Uang, motivasi di balik berita bohong tentang vaksin dan autisme

By , Kamis, 13 Januari 2011 | 16:49 WIB

Menurut penelusuran BMJ, Andrew Wakefield menyebarkan berita bohong tentang vaksin demi keuntungan finansial untuk dirinya. Berita bohong yang disebarkannya menyebutkan kalau vaksin untuk  anak-anak menyebabkan autisme.

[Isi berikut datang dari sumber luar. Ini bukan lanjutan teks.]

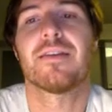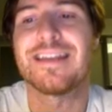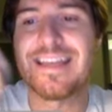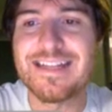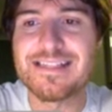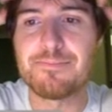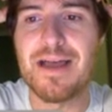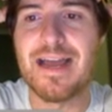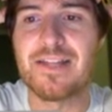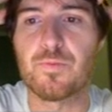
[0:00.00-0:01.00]
And kids'
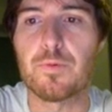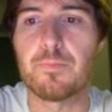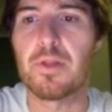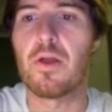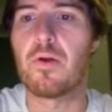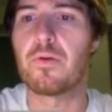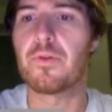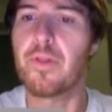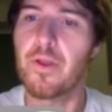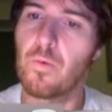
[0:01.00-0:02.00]
minds were blown.
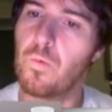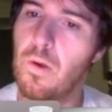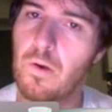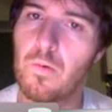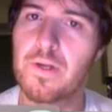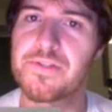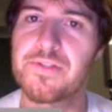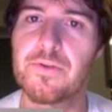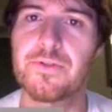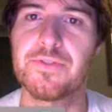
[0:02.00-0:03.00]
They're like, whoa, what is
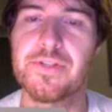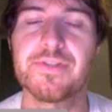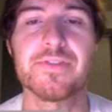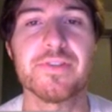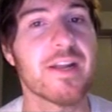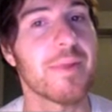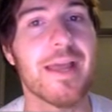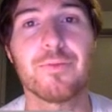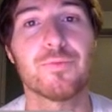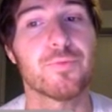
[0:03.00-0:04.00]
social distancing? I'm
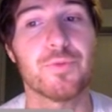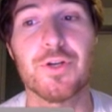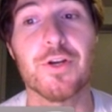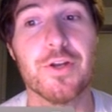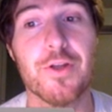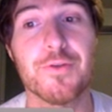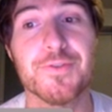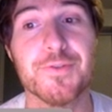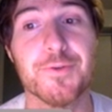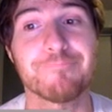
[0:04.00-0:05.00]
like, you're gonna know
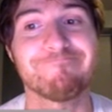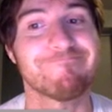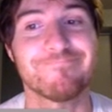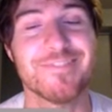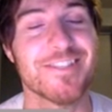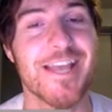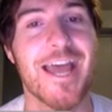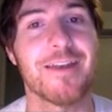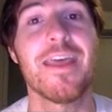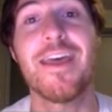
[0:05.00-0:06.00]
soon.
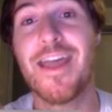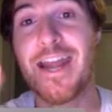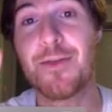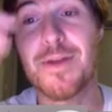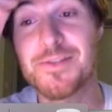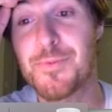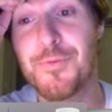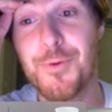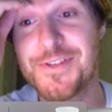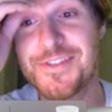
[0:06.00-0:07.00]
Sad. Anyways,
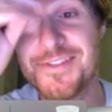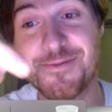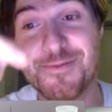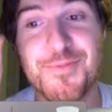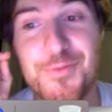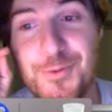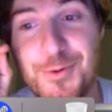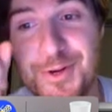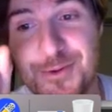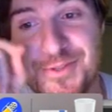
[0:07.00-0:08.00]
before
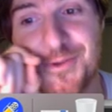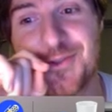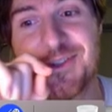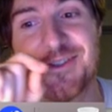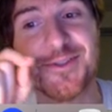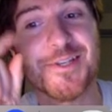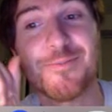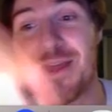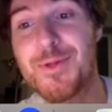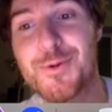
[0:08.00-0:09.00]
you were social distancing,
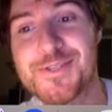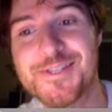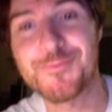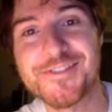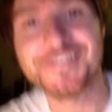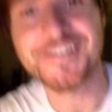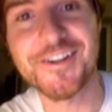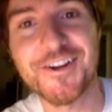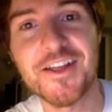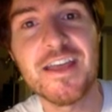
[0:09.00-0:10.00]
maybe you were sitting with Zeke
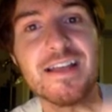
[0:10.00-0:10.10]
here.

Dalam laporan khusus mengenai skandal itu, Brian Deer, jurnalis yang melakukan penyelidikan, menemukan kalau Wakefield melakukan pertemuan dengan manajer Royal Free Medical School di London untuk melakukan persetujuan bisnis. Wakefield menawarkan vaksin baru buatannya berikut alat diagnostik. Dia berharap vaksin buatan dan paket diagnostiknya akan laku keras setelah masyarakat tidak lagi percaya dengan vaksin yang biasa dipakai.
Pada saat melakukan penawaran, anak pertama yang didiagnosis autisme karena vaksin masih diinvestigasi di rumah sakit. Wakefield mengharapkan pendapatan sekitar USD40 juta per tahun dari penjualan paket diagnostik.

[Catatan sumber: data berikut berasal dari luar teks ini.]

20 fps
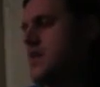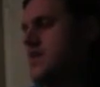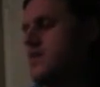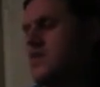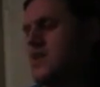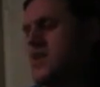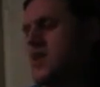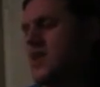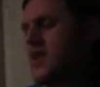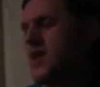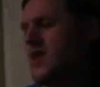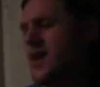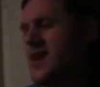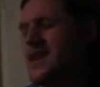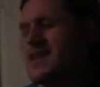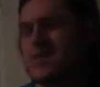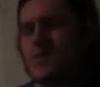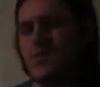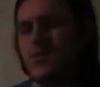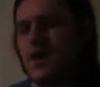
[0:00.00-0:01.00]
video I
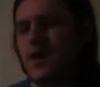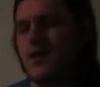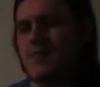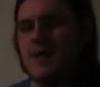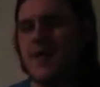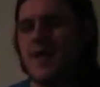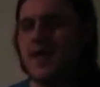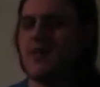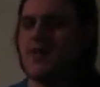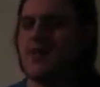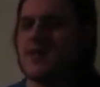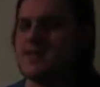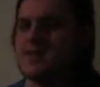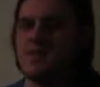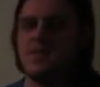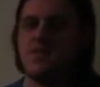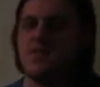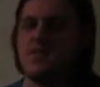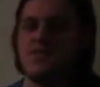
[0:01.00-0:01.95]
did a while back, or I guess you canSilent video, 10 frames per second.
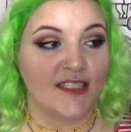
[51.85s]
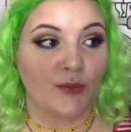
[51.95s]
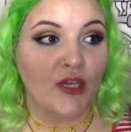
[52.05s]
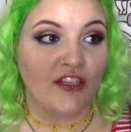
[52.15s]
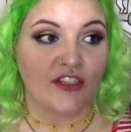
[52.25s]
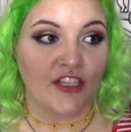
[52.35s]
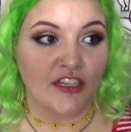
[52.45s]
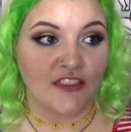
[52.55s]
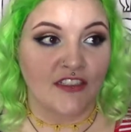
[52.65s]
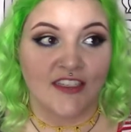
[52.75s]
spoiler
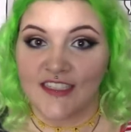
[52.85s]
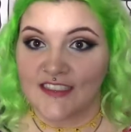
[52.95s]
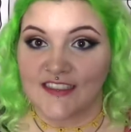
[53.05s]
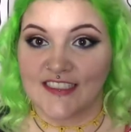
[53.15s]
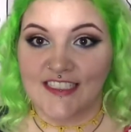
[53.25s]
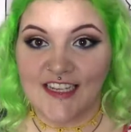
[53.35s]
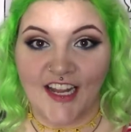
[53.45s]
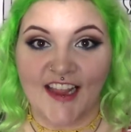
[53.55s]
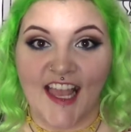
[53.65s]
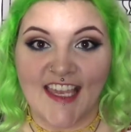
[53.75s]
alert, did
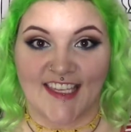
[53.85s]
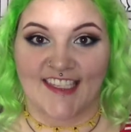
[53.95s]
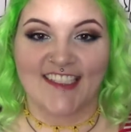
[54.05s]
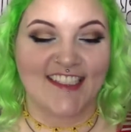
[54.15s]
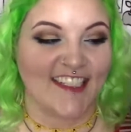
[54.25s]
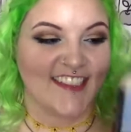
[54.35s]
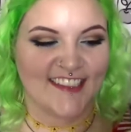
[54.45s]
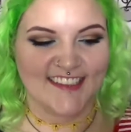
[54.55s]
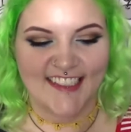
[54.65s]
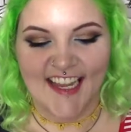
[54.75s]
not like
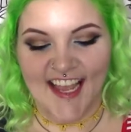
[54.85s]
it.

Tahun 1998, Wakefield melaporkan hasil penelitiannya yang menyebutkan kalau vaksin pada anak-anak bisa memicu autisme. Akan tetapi, penelitian itu dipertanyakan oleh banyak pihak dalam bidang medis. Studi-studi lain yang pernah dilakukan tidak menemukan hubungan antara vaksin dan autisme.
Pada 28 Januari 2010, Wakefield dinyatakan bersalah karena bertindak tidak etis dalam penelitian autisme. Segera setelah itu, pada Februari 2010, Lancet yang menerbitkan hasil penelitian Wakefield meninjau ulang studi dan menerbitkan pencabutan.

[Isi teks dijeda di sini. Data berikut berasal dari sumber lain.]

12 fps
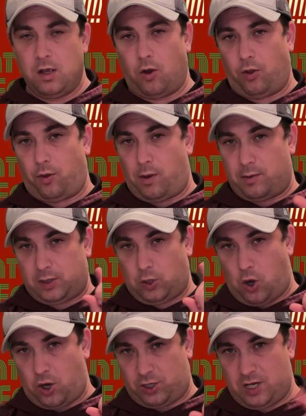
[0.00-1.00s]
Well, I would
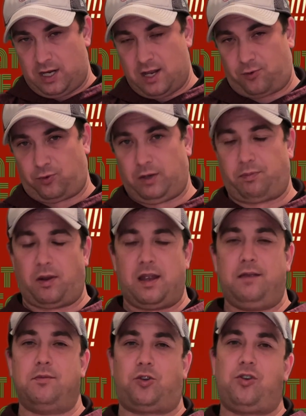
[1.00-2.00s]
caution against
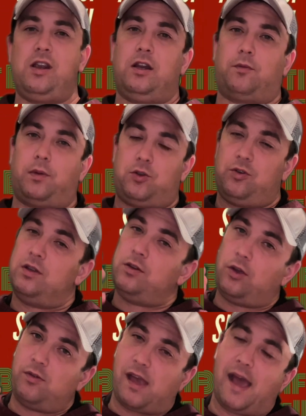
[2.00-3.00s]
replaying machines, but you can
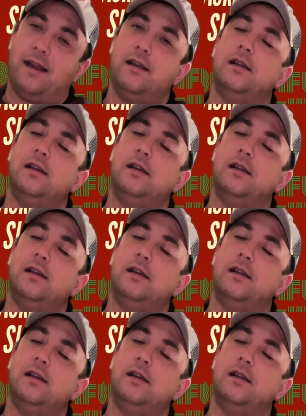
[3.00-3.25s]
do that.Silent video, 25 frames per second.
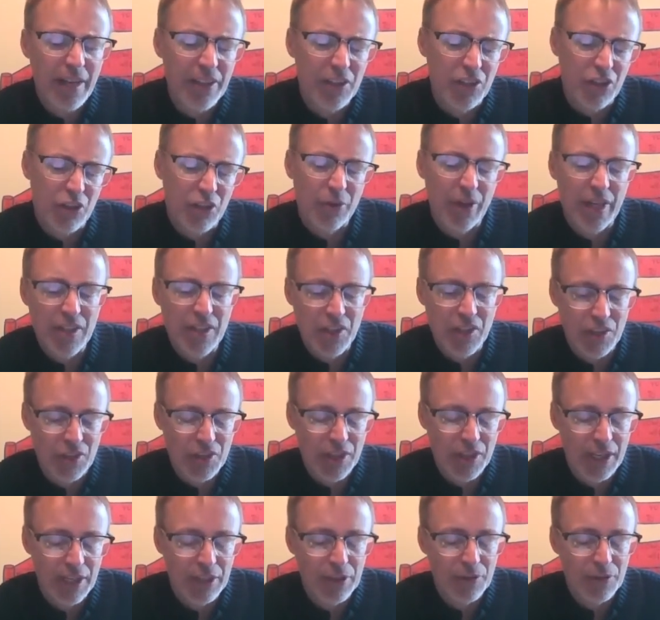is crazy
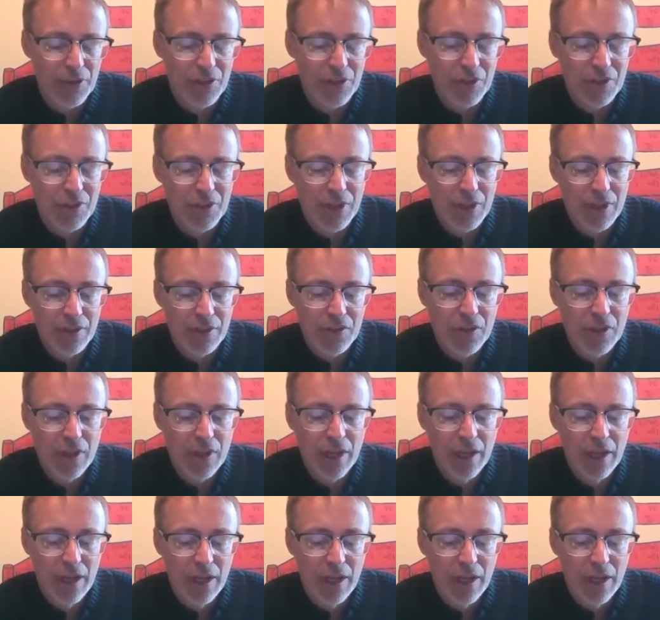today, Christy says.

Pada Mei 2010, lisensi praktik Wakefield di Inggris dicabut. Aksinya, oleh BMJ, disebut sebagai penipuan yang disengaja. "Wakefield merencanakan sebuah bisnis rahasia dengan harapan mendapatkan uang dalam jumlah yang banyak di Inggris Raya dan Amerika," demikian diutarakan pada siaran pers dari BMJ.
Meskipun demikian, Wakefield masih dianggap pahlawan oleh sekelompok kecil orang yang disebut penggemar teori konspirasi. Mereka menyatakan kalau yang terjadi pada Wakefield sebetulnya adalah upaya untuk membungkam dokter yang berani menyatakan kebenaran.